-- SUPPLIED MATERIAL follows --

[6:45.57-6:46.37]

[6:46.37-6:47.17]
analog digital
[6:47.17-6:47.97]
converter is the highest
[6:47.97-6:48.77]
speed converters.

-- SUPPLIED MATERIAL concluded --
-- SUPPLIED MATERIAL follows --

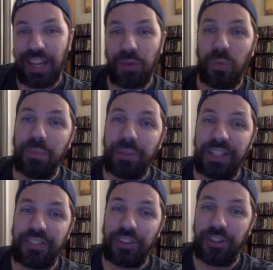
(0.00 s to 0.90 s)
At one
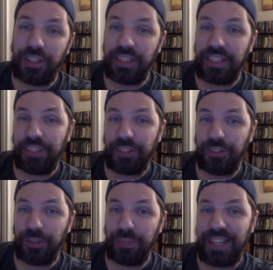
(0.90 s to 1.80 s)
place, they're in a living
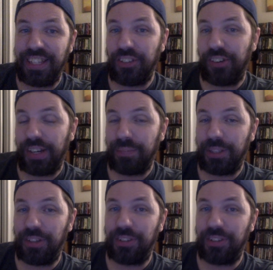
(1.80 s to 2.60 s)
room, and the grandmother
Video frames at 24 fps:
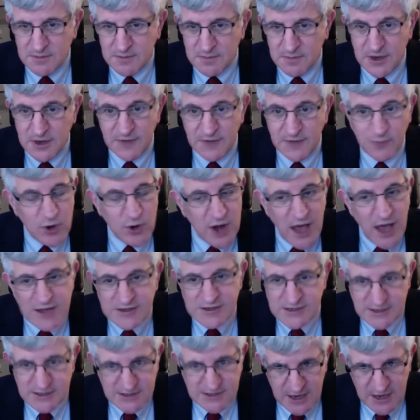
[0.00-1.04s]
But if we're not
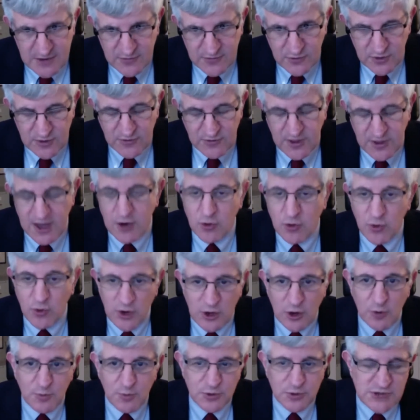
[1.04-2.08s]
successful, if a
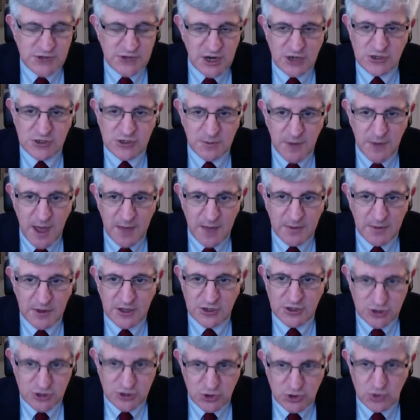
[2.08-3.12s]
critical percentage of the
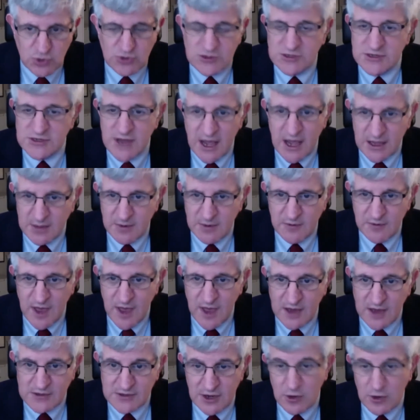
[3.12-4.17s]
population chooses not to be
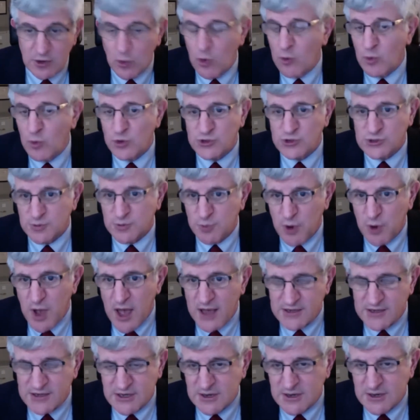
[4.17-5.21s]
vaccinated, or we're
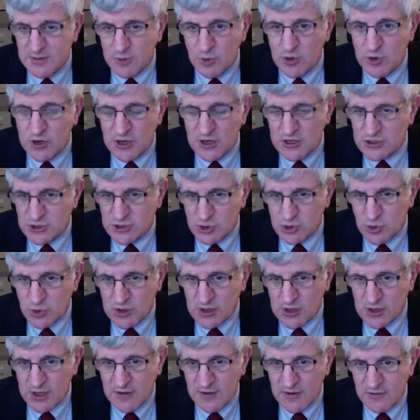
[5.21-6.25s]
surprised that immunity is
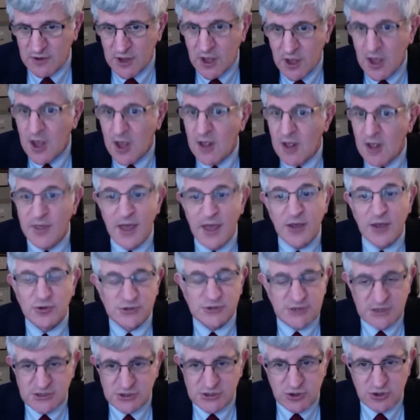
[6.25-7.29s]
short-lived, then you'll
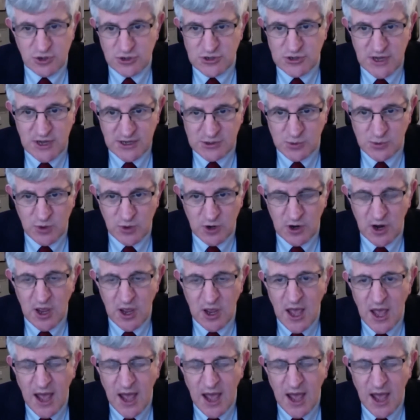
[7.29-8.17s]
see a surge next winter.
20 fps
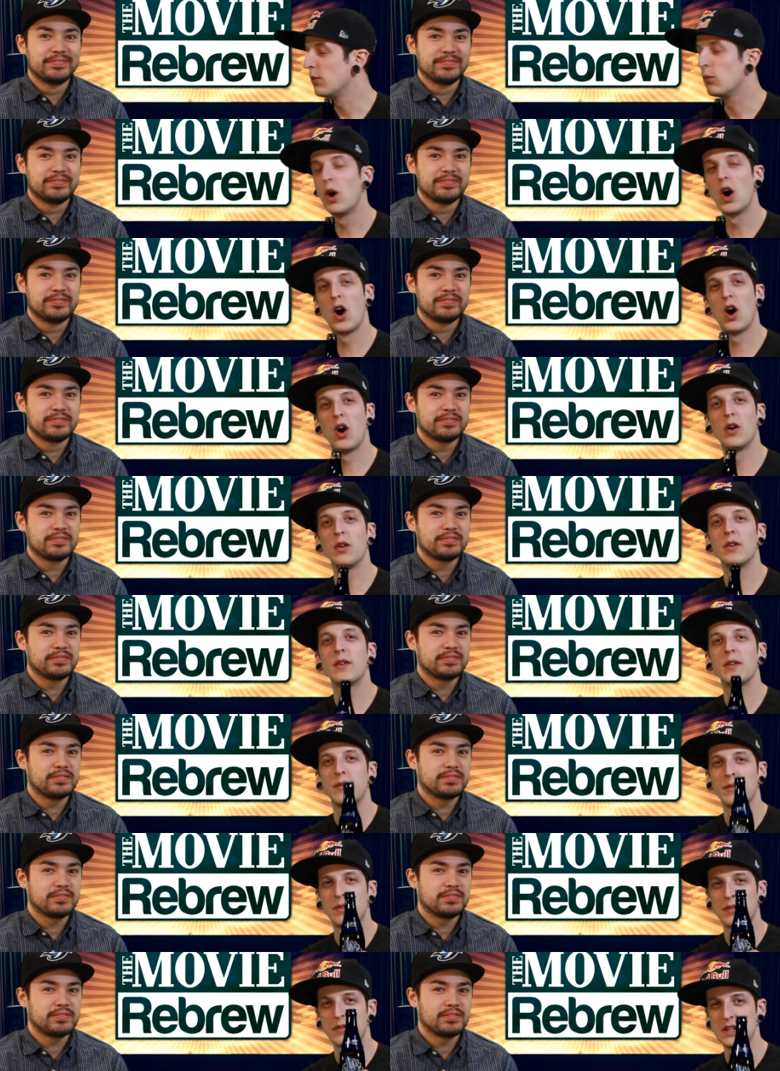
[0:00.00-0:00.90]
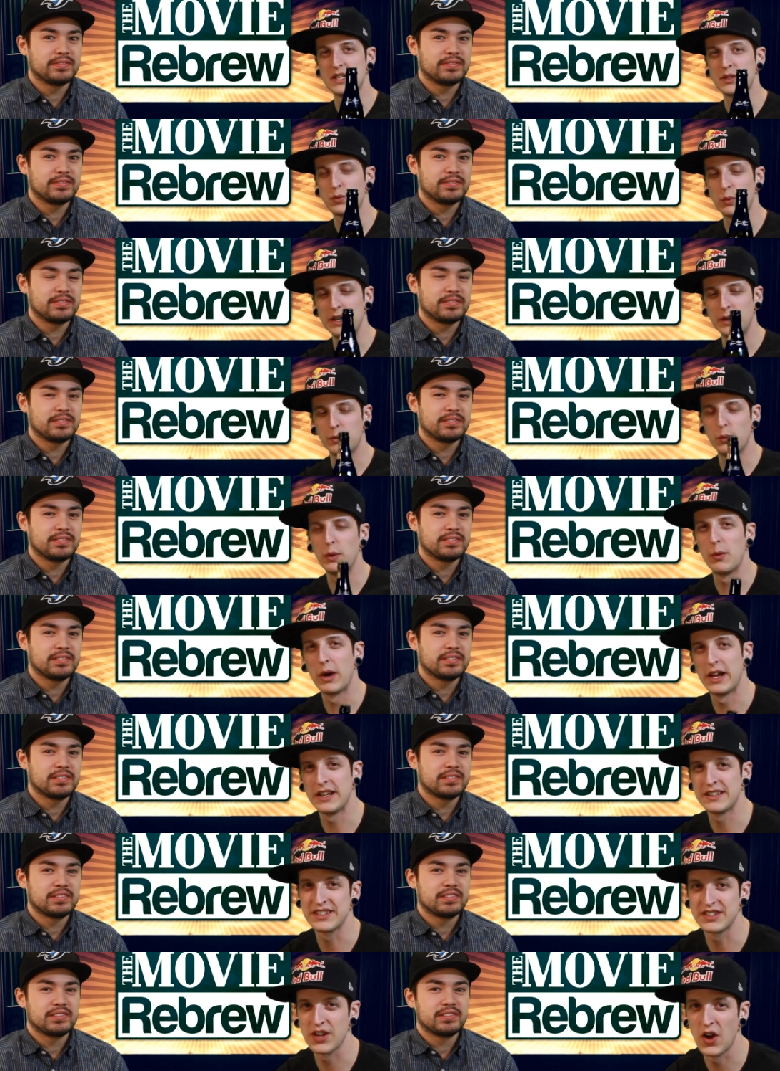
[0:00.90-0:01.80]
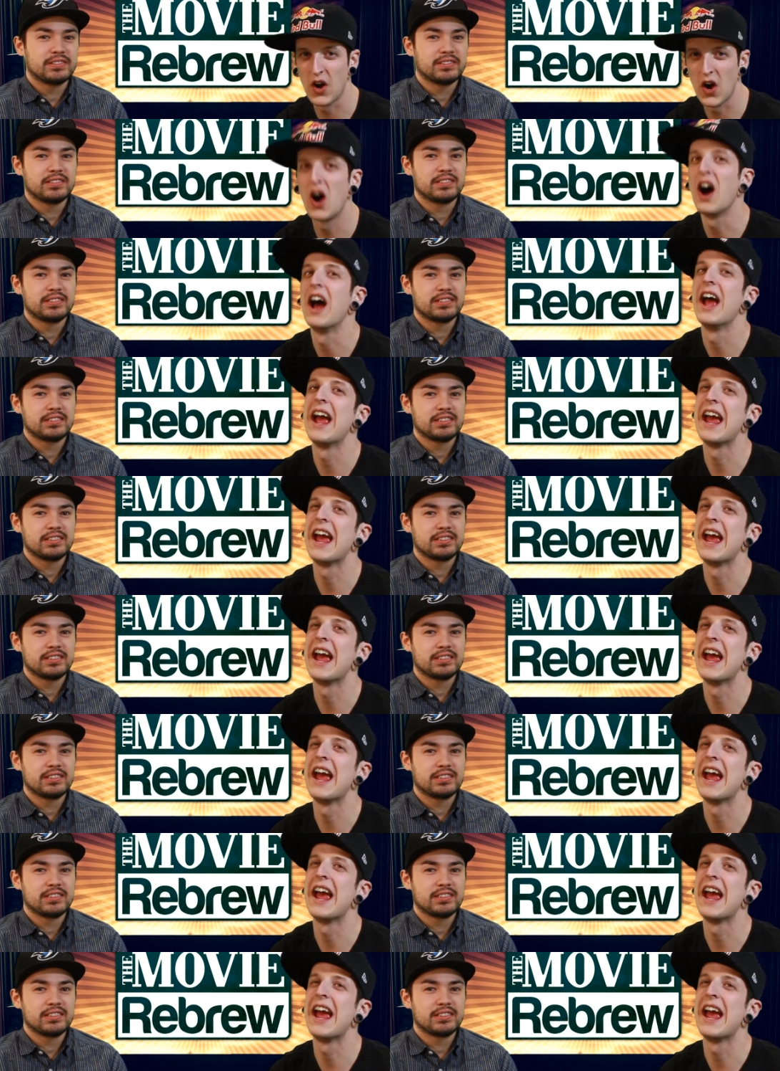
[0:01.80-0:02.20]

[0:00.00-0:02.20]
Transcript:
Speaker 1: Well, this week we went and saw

-- SUPPLIED MATERIAL concluded --

Your answer should be the exact lines above from the one containing "[1.04-2.08s]" through the one containing "[0:00.00-0:02.20]", with both end lines kept and the pictures removed, please.

[1.04-2.08s]
successful, if a
[2.08-3.12s]
critical percentage of the
[3.12-4.17s]
population chooses not to be
[4.17-5.21s]
vaccinated, or we're
[5.21-6.25s]
surprised that immunity is
[6.25-7.29s]
short-lived, then you'll
[7.29-8.17s]
see a surge next winter.
20 fps
[0:00.00-0:00.90]
[0:00.90-0:01.80]
[0:01.80-0:02.20]

[0:00.00-0:02.20]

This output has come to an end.